> WHAT TO WORK ON
Repeat the records below exactly, leaving out any pictures.
** Opening ENTRIES PROVIDED block **
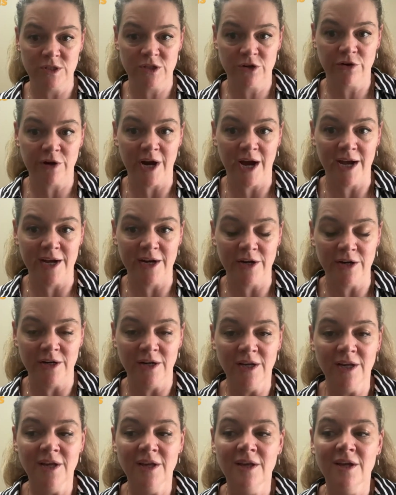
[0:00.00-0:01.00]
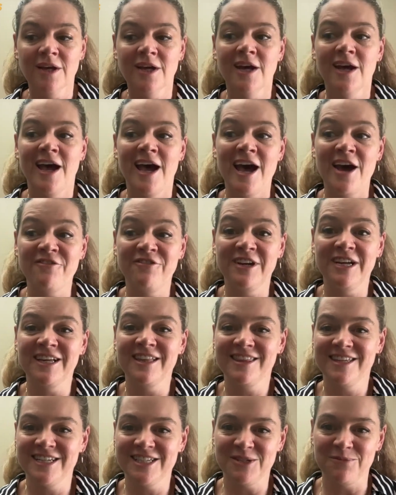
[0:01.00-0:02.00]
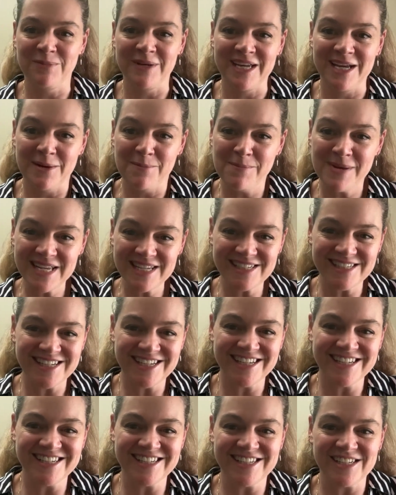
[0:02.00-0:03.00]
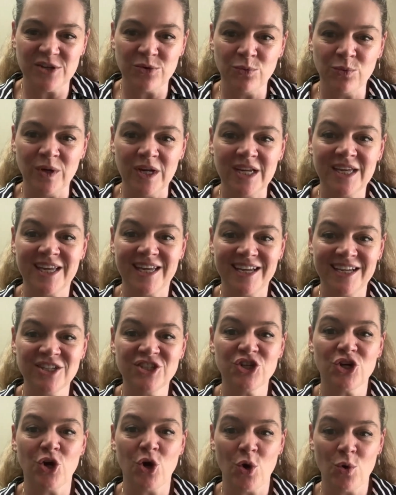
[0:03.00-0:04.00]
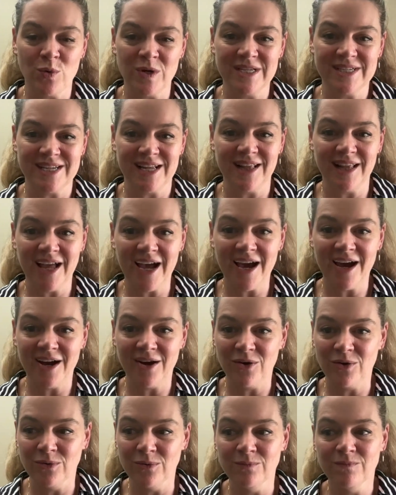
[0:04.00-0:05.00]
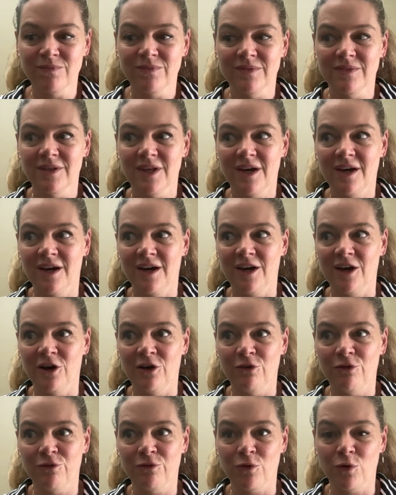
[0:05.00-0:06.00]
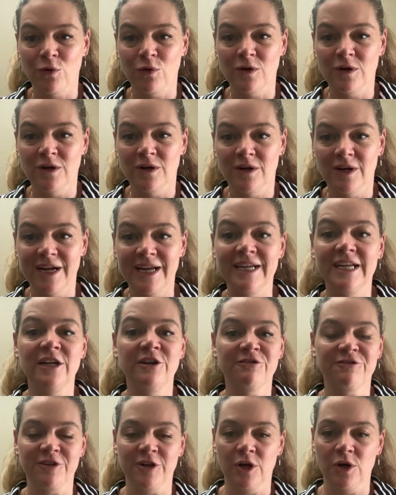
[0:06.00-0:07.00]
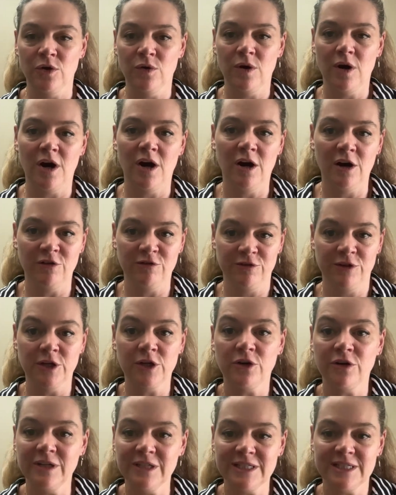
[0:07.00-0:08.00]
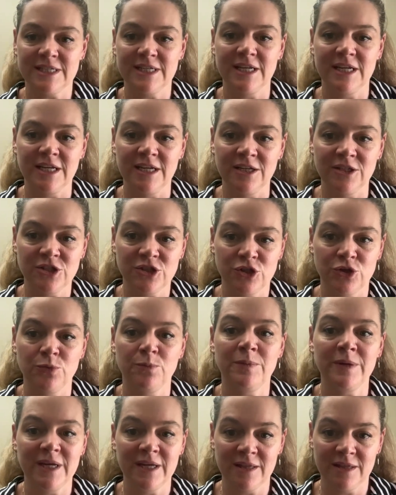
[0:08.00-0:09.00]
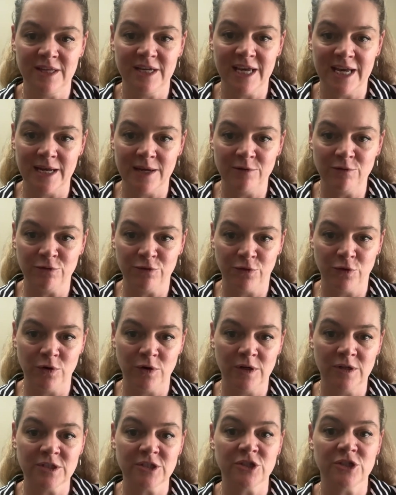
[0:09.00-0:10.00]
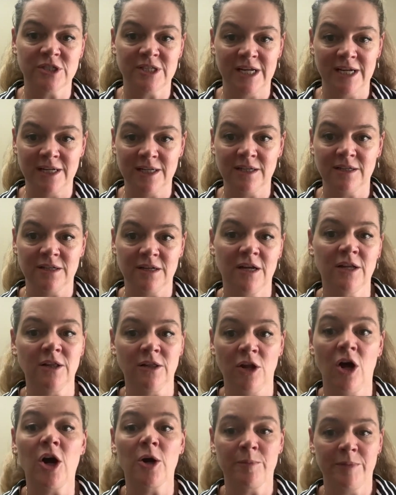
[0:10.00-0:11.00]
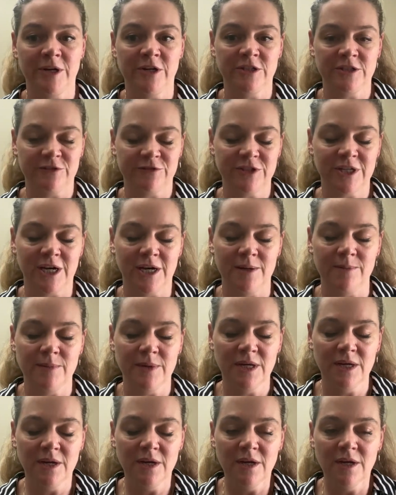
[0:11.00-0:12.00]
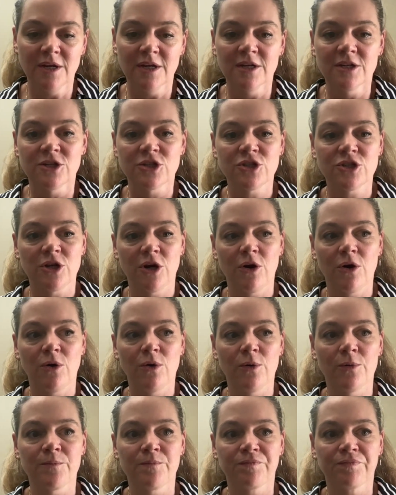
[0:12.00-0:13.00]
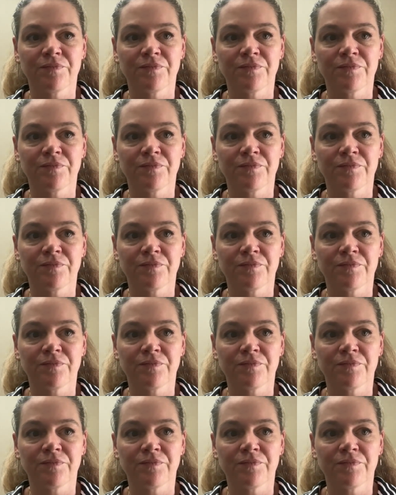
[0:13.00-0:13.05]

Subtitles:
are higher. Having this be a business, we can't always allow for an inflow of the currency to be in the game for sustained long periods of time. So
** Closing ENTRIES PROVIDED block **
> ANSWER
[0:00.00-0:01.00]
[0:01.00-0:02.00]
[0:02.00-0:03.00]
[0:03.00-0:04.00]
[0:04.00-0:05.00]
[0:05.00-0:06.00]
[0:06.00-0:07.00]
[0:07.00-0:08.00]
[0:08.00-0:09.00]
[0:09.00-0:10.00]
[0:10.00-0:11.00]
[0:11.00-0:12.00]
[0:12.00-0:13.00]
[0:13.00-0:13.05]

Subtitles:
are higher. Having this be a business, we can't always allow for an inflow of the currency to be in the game for sustained long periods of time. So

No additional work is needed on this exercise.